PHF: Portable Hypertext Format

Save an entire webpage in a single HTML file like a PDF, using data: URLs

PHF_Get version 0.4.0 (beta)
  • Note: Valid http:// or https:// URLs only. This operation may take up to a minute or two for large and / or complicated pages. Please be patient. The script will time out after two (2) minutes.

  • Choose User Agent
    • phf_get %{version}
    • Mozilla/5.0 AppleWebKit/537.36 (KHTML, like Gecko; compatible; ClaudeBot/1.0; +claudebot@anthropic.com)

What's Happening?

Have you ever downloaded a webpage only to find out that it becomes a shadow of its former self when viewed later? In order for downloaded webpages to work properly, all of the associated content, such as images, stylesheets and javascripts, must be downloaded as well or you end up with an unstyled mess of text. What if you could download a complete single webpage, with all associated content, all in one file?

Many people know that in Opera, Mozilla/Firefox, Safari and Konqueror browsers, images can be embedded into your HTML pages and stylesheets using data: URLs. Yet this ability can be extended to include virtually any type of file, from stylesheet to external javascript.

This tool will download a webpage you specify and grab all associated content, such as images, stylesheets and javascripts. External content will be encoded in data: URLs and substituted for the original URLs. The result is an HTML document which is completely self-contained; all styling, scripting and image data is included in a single file, like a PDF. The only problem is, it won't work in MSIE; you must load the completed file in a newer browser.

I call this resulting document a PHF because you can save it, move it and email it, just like a PDF. There are no folders or linked files necessary; the HTML page you download should appear and (if the javascript isn't too complex) behave completely like the original. Try it for yourself using the form above.

Where This Method Falls Short

  1. The principal advantage other "all-in-one" formats (.mhtml etc.) have over PHF is when a page happens to include the same large assets in several locations. For example, you could include the same large font file in multiple .css files, and your browser will know to use its cached version instead of requesting the same file again from the server. Likewise, in the .mhtml format, the data for each asset is stored only once, and then referenced by the other files using a special system of substitution strings, much like the way email behaves. Using PHF however, the same lo-o-o-o-o-ong data: URL must be included for every instance of the asset used, wherever it is encountered.
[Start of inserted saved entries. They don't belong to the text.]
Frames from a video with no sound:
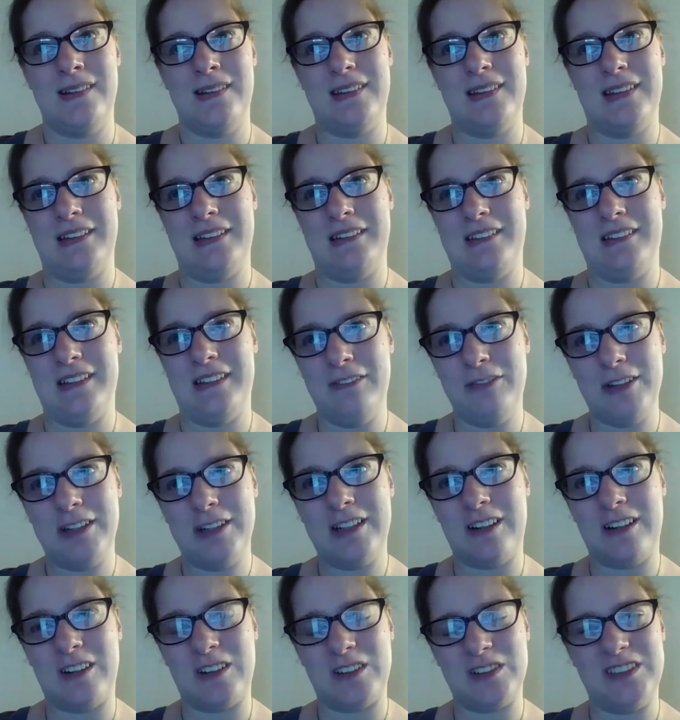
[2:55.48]
the
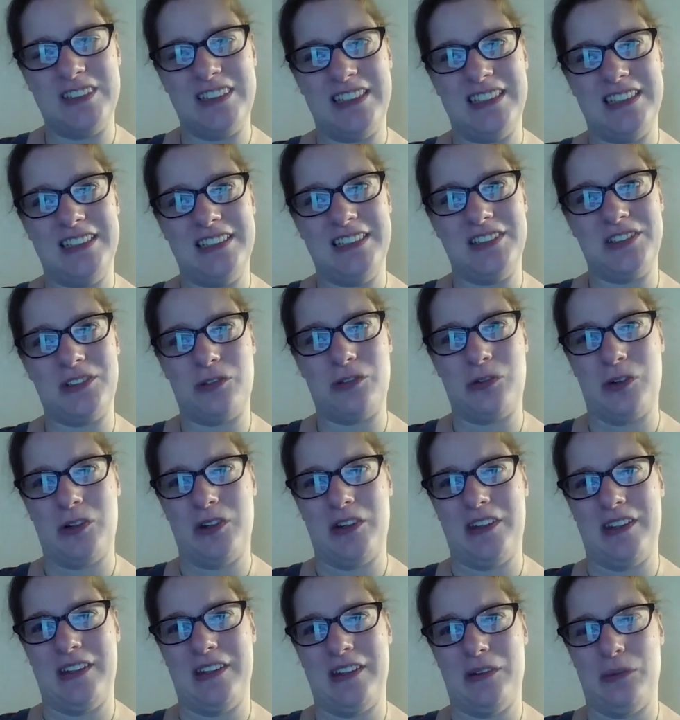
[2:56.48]
difficulties
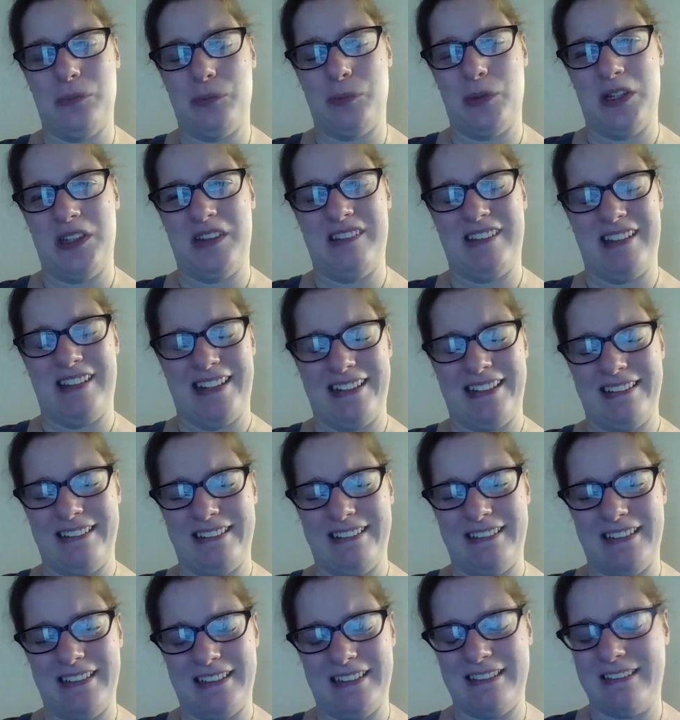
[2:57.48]
or the
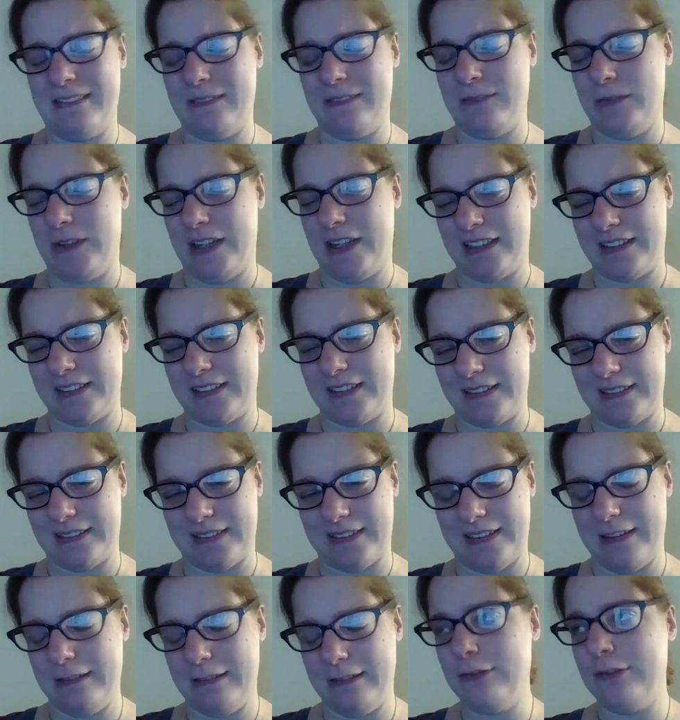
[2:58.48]
mundanities of daily
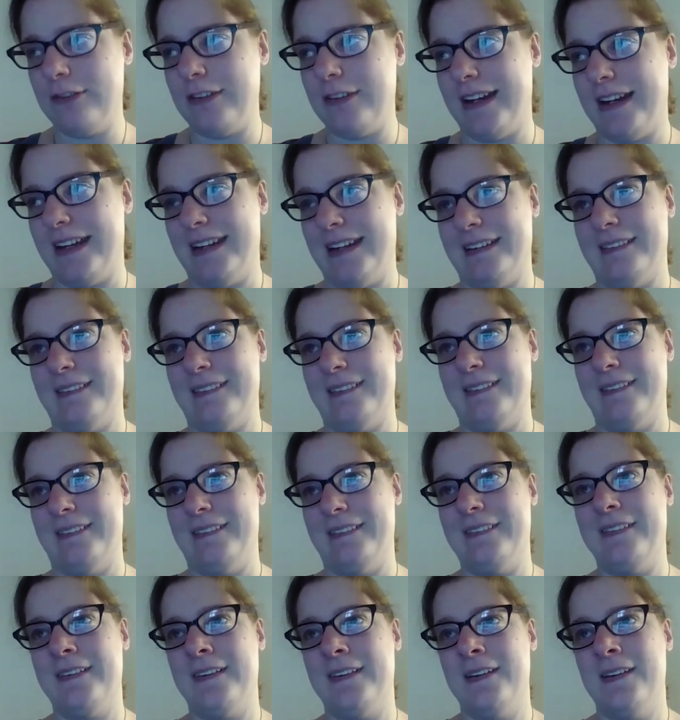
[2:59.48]
life
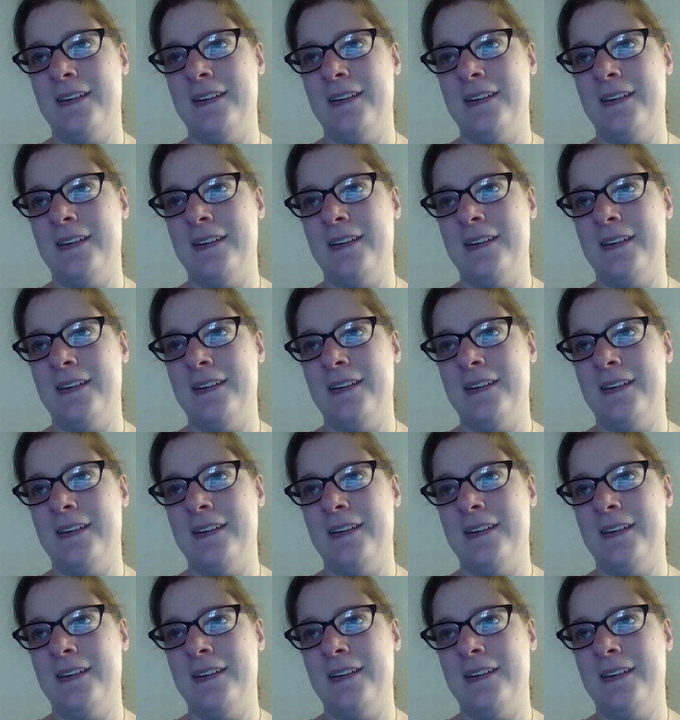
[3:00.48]
and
    In addition, a browser exporting an .mhtml file has the benefit of its own internal page logic which gives it an exhaustive list of all assets the current page is using. Assets the current page is not using can be ignored, while in contrast the PHF format will download and save all referenced assets, regardless of whether they are used or not. These assets could be, for example, url( ... ) linked images in your .css file in style rules that don't apply to the current page.

    The above can lead to seemingly small-sized pages resulting in absolutely gigantic PHF files!
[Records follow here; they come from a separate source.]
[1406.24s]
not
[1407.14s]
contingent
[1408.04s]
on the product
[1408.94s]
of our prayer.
  2. Another advantage of browser-based .mhtml export formats is that your browser also has access to all of your cookies for the domain you are downloading the file from. This means it will account for your login state and other interactive modifications the site may make on your specific behalf. The PHF tool can only get pages that aren't behind a login or other cookie-based access controls.

Version 0.4.0 (beta)

Get the PHP source for this tool! This script is licenced under the BSD licence.

Important to note

  1. The script includes external javascript files as-is; it will not parse them for URLs.
  2. I am developing this script right here, using the very file referenced by the form, so this service may be unavailable or broken from time to time.
  3. The internal script time limit has been set to two (2) minutes. If the URL (and associated assets) you requested takes longer than this time to download and parse, the script will time out with no output generated.
  4. This copy of the script has been set so any single file retrieved can have a maximum size of 512kB (the total returned PHF may be larger than this). Any individual files larger than this will be ignored.
  5. All PHP errors and weird things like unusual mime-types encountered while running this script are logged for me to review. So feel free to use it on all kinds of URLs in order to break it!
  6. You can also helpfully report bugs using my contact form.

Host it yourself!

This tool essentially downloads all the files associated with the supplied webpage URL. It costs me bandwidth to grab it, CPU time to process it, and more bandwidth to serve it. If you have your own webspace with PHP + cURL, you can do me a favour and host your own copy using the source code!